New Delhi: India's exports grew for the fourth consecutive month recording a growth of 1.6 percent in April but surge in gold imports pushed up the trade deficit to USD 17.7 billion.
Gold and silver imports during the month under review have increased by 138 percent to USD 7.5 billion from USD 3.1 billion in April 2012.
"Imports has seen an undue growth of 10.9 percent (in April to USD 41.95 billion) largely contributed by significant increase in gold imports," Commerce Secretary S R Rao told reporters here.
Exports in April stood at USD 24.16 billion as against USD 23.7 billion in April, 2012.
Expressing concern over the ballooning trade deficit, Rao said that government would take steps to bridge the gap.
"Government sees this growing trade imbalance with concern and would be taking into stock this heavy import of gold and would come out with considered steps as how to contain this growing trade deficit," he added.
After touching the second highest figure ever in a month in January to USD 20 billion, the trade gap came down to USD 14.9 billion in February and USD 10.3 billion in March.
On the steps to discourage gold imports, Director General of Foreign Trade Anup Pujari said the government has imposed certain duty but the steep fall in prices have neutralised its impact.
"...Gold imports have been so much, it is not an accepted thing. In fact all of us must have been taken it by surprise," he added.
Besides, gold and silver, imports of crude oil; metals and scraps and chemicals grew by 4 percent, 52 percent and 23 percent respectively.
After declining for consecutive eight months from May 2012, India's exports entered positive zone in January, 2013.
Rao said the absence of alternative avenues of investment was also pushing demand for gold upwards.
"It is an inflation proof investment for a citizen. If economic growth picks up and better avenues for investment (appear), then the consumer behaviour shifts," he said.
Pujari said during Akshaya Tritiya festival people buy more gold. Oil imports in April stood at USD 14 billion as against USD 13.5 billion in April 2012. Non-oil imports grew by 14.9 percent to USD 27.86 billion during the period.
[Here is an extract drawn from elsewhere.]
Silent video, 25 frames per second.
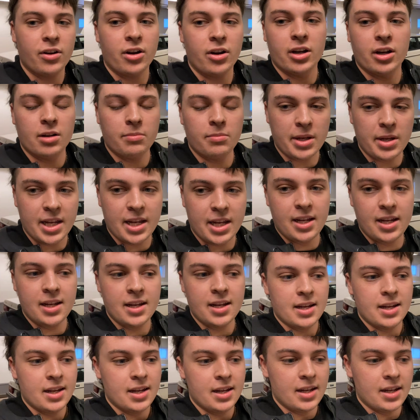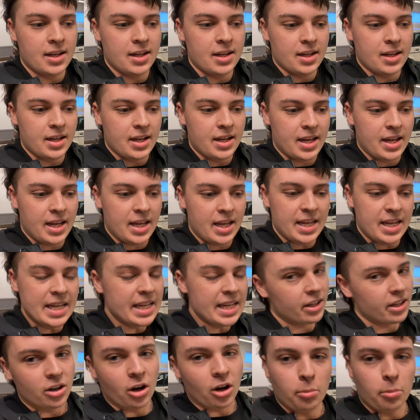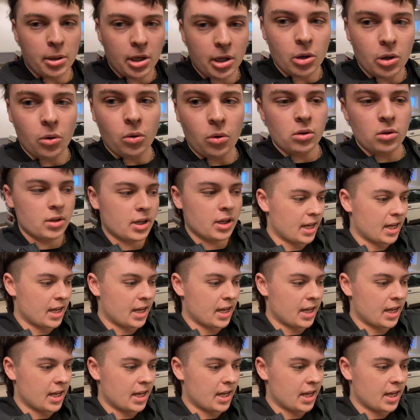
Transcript: going to be economical,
On export growth, Rao said the shipments are showing continuous positive up-tick. Sectors which registered positive export growth include rice, gems and jewellery (22 percent), ready made garments (8.6 percent), cotton (8.1 percent), tea (5.4 percent) and marine products (25 percent).
Sectors which registered negative growth include petroleum (0.5 percent), engineering (8.6 percent), chemicals (1.4 percent), man made yarn (3.3 percent) and pharmaceuticals (1.6 percent).
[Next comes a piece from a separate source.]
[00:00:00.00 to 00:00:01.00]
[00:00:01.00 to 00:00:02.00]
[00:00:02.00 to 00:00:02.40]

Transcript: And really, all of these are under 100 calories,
Rao said the positive growth trend is expected to continue in the coming months as new markets are performing.
"US is looking good. The economy is picking up but not so in Europe. Latin America, Africa and Far East nations are continue to do well," he added.
He also said that the RBI's proposed steps to facilitate easy availability of credit to exporters, if accepted, will help in boosting exports.
"We do see a positive curve out of dollar-denominated credit being available to exporters," he added.
The government has fixed a target of USD 325 billion for exports during the current fiscal. In 2012-13, the shipments declined 1.76 percent to USD 300.6 billion.
In 2012-13, the country's trade deficit touched a record high level of USD 191 billion.
Reacting on the overall trade data, AEPC Chairman A Sakthivel said the figure reflects sign of revival in the US economy.
FIEO President Rafeeque Ahmed, however, expressed concern over rising gold imports and said there is a need to evaluate the situation.